National study shows reduction in ratio of COVID-19 patients requiring mechanical ventilation aged 70 years and older to those younger than 50 years
TUESDAY, March 2, 2021 (HealthDay News) — COVID-19 vaccines seem to have been effective for preventing severe COVID-19 cases in Israel, according to research published in the Feb. 26 early-release issue of the U.S. Centers for Disease Control and Prevention Morbidity and Mortality Weekly Report.

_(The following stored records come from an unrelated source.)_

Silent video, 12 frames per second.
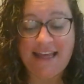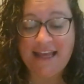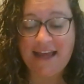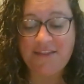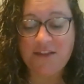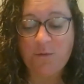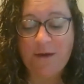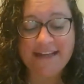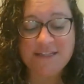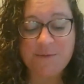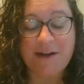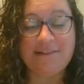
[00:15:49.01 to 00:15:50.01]
and the
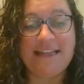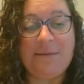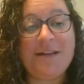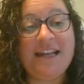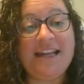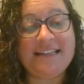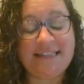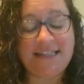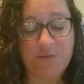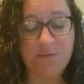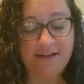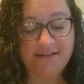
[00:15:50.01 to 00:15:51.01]
ways we are limited as
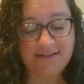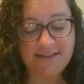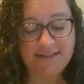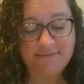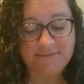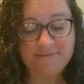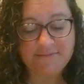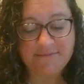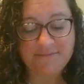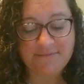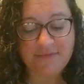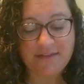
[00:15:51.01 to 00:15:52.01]
humans.
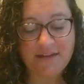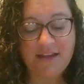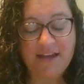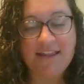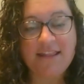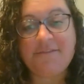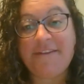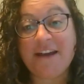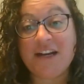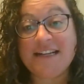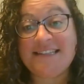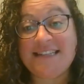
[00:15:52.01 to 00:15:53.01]
The
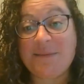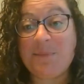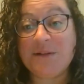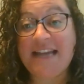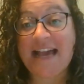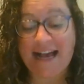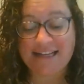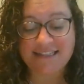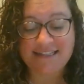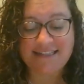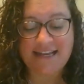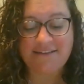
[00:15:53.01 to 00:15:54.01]
very simple
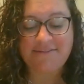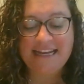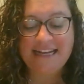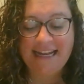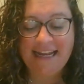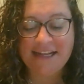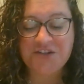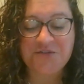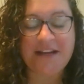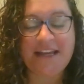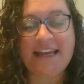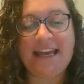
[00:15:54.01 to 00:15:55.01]
tasks of eating and
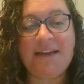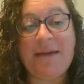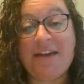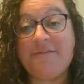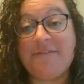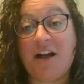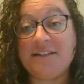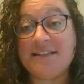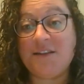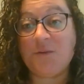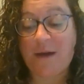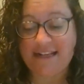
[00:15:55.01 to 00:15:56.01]
drinking may fall to
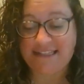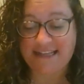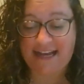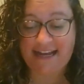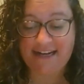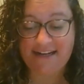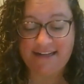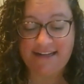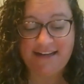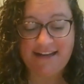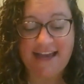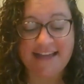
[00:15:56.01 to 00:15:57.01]
the wayside,
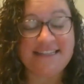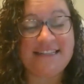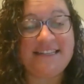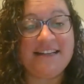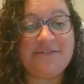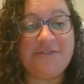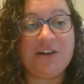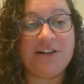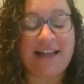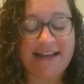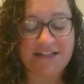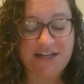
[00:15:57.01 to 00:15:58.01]
as it does for
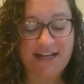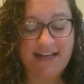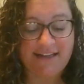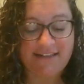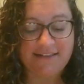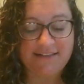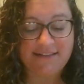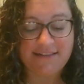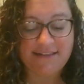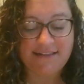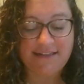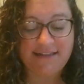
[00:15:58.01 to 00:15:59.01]
Elijah.
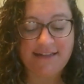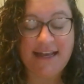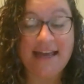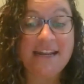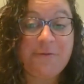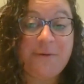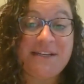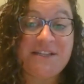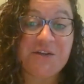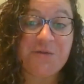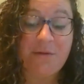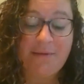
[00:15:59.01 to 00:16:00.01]
And if we
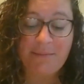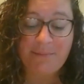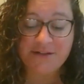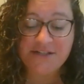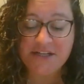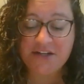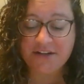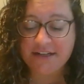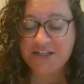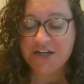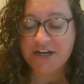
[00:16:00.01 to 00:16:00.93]
do remember to nourish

Ehud Rinott, from Ben-Gurion University of the Negev in Beer-Sheva, Israel, and colleagues examined the effect of COVID-19 vaccination on the occurrence of severe disease in an ecological study, using requirement for mechanical ventilation as a proxy for severe COVID-19. The number of COVID-19 patients aged 70 years and older (who had the highest two-dose vaccination coverage [84.3 percent]) requiring mechanical ventilation was compared to that of patients aged younger than 50 years (who had the lowest two-dose vaccination coverage [9.9 percent]).
The researchers found that the ratio of COVID-19 patients requiring mechanical ventilation aged 70 years and older to those aged younger than 50 years declined by 67 percent since implementation of the second dose of the vaccination campaign, from 5.8:1 during October to December 2020 to 1.9:1 in February 2021.
“Considering the vaccination rate and the expected vaccine efficacy, this study provides preliminary evidence at the population level for the reduction in risk for severe COVID-19, as manifested by need for mechanical ventilation, after vaccination with the Pfizer-BioNTech COVID-19 vaccine,” the authors write. “These data are consistent with preliminary reports showing a reduction in COVID-19 cases and severe cases in the vaccinated population and a reduction in viral load in vaccinated persons compared with that in unvaccinated persons.”